From the point of view of complex analysis, we see a variable fluctuation within an important price level, and now let's talk about the details. The given downward mood from Friday last continues to restore the quote where market participants not only managed to work out a variable surge on April 30, but worked out a tact of 1.0727 - 1.1017 by 81%, which can be considered success for followers of short positions. The subsequent fluctuation of the past day was expressed in stagnation / pullback 1.0790 / 1.0826, where the compression of the amplitude continued even at the new trading day.

Such a rapid development speaks about one thing - the theory of downward development is still relevant, and there are not many left before radical changes. The level of 1.0775, which has so long concentrated on itself market participants, is no longer considered a strong support for this period in connection with its recent breakdown. Thus, the passage of prices lower than 1.0775 is a matter of time, but the subsequent movement can be interesting, since it is easy to reach local lows.
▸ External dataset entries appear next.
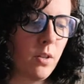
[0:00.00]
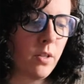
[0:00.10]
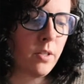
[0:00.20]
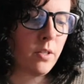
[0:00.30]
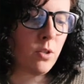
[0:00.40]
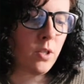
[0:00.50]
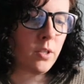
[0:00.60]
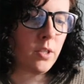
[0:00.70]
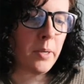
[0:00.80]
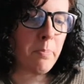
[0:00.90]
This is
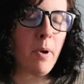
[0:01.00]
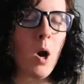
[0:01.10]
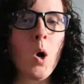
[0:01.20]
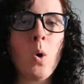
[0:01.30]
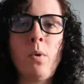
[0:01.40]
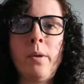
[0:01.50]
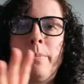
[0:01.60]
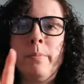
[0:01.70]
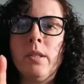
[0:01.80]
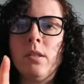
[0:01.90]
just a
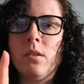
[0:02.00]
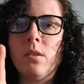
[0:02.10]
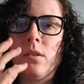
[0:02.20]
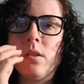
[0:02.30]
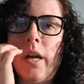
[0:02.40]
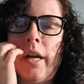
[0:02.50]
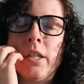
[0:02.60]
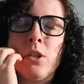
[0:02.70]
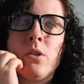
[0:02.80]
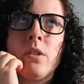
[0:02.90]
poem. I
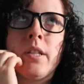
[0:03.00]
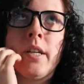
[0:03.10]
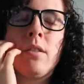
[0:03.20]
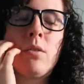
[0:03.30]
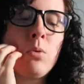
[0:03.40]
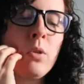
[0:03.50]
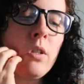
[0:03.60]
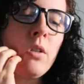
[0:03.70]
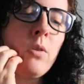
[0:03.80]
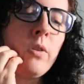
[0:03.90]
guess you could say it's a
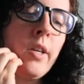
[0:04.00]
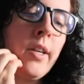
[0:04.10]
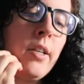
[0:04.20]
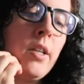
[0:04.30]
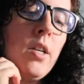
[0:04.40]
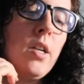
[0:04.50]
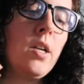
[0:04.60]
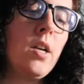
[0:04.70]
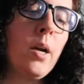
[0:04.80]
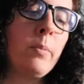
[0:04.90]
short little thing.
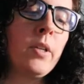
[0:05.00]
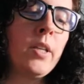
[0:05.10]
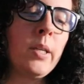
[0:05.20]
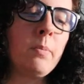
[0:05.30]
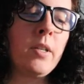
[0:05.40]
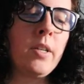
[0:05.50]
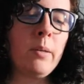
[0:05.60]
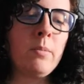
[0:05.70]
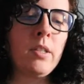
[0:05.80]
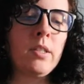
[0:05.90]
I'm going to keep the
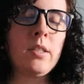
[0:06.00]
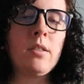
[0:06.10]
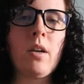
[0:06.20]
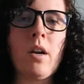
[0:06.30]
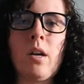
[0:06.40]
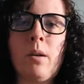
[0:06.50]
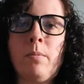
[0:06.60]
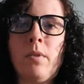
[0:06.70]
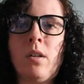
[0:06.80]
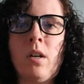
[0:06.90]
names
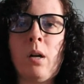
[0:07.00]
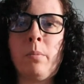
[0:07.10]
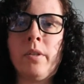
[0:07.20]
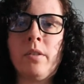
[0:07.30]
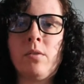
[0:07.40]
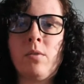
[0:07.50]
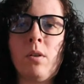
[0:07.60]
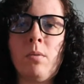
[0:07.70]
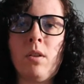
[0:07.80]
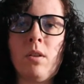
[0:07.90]
um, anonymous
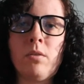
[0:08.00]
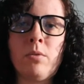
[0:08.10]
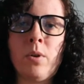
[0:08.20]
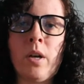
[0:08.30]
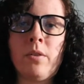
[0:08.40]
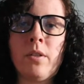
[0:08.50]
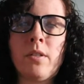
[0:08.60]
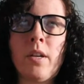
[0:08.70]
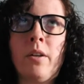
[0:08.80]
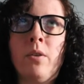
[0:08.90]
uh, throughout
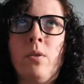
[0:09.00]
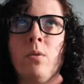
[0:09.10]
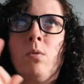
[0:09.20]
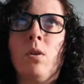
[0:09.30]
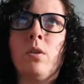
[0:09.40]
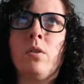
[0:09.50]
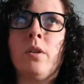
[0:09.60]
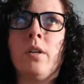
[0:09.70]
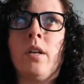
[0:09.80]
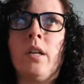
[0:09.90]
this. I know
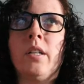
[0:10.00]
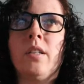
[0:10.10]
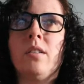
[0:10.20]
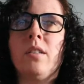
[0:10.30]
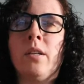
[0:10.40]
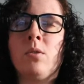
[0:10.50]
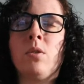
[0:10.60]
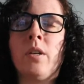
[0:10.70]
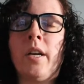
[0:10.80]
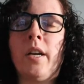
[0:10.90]
earlier,
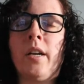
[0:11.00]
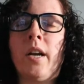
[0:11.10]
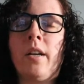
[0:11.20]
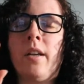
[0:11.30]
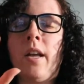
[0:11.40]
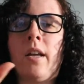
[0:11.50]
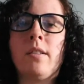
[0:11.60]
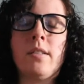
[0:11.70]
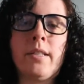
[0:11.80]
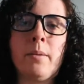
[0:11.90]
yesterday, I kind of
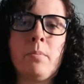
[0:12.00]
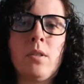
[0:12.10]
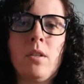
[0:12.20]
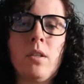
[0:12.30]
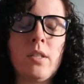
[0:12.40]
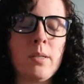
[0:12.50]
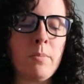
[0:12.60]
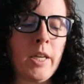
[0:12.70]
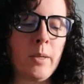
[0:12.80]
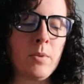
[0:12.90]
had slipped
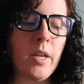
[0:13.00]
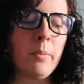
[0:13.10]
some names.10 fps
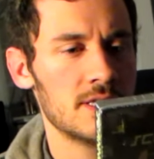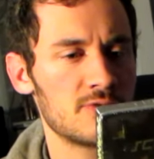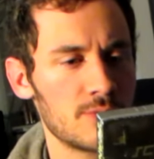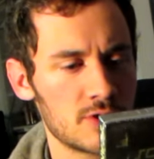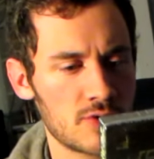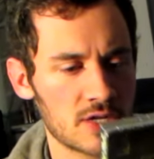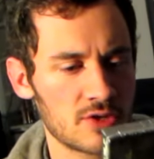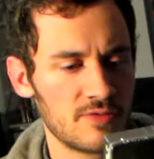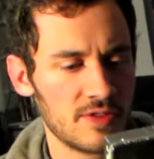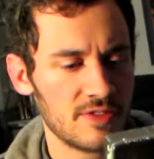It's from the director
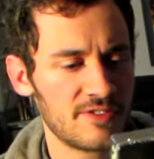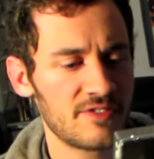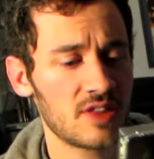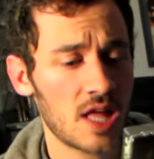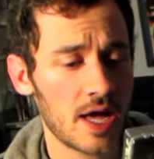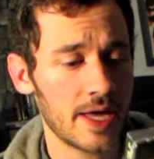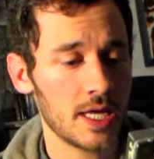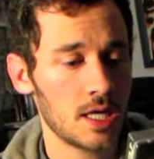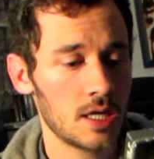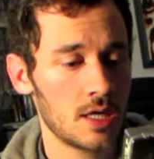of The Fly,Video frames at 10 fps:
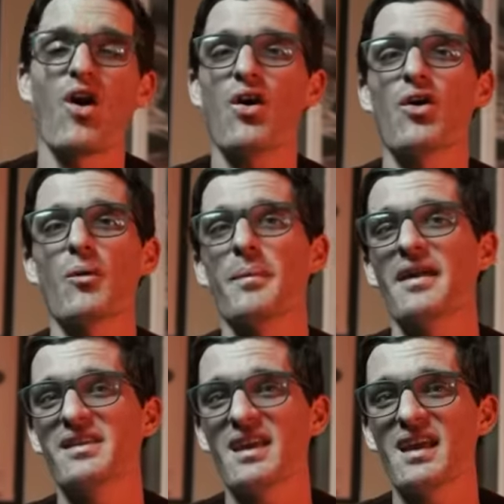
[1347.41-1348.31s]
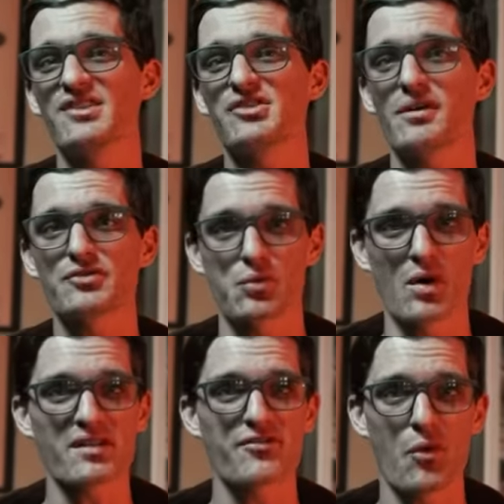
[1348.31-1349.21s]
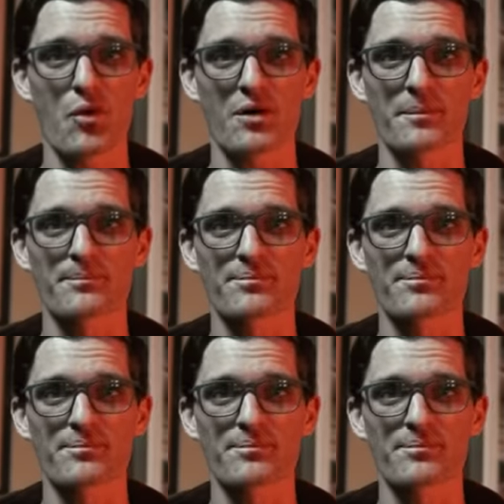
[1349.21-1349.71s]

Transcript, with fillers: all by the age of 24.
It is worth understanding that the downward development does not end at the values of 1.0700 and 1.0636 (1.0650), since the area of the beginning of 2017 gave us a platform for reflection.

In terms of volatility, there is a slowdown of 26% relative to the daily average, but it is worth considering that up to this point there was a significant acceleration with an inertial course, thus the existing activity was expected for market participants.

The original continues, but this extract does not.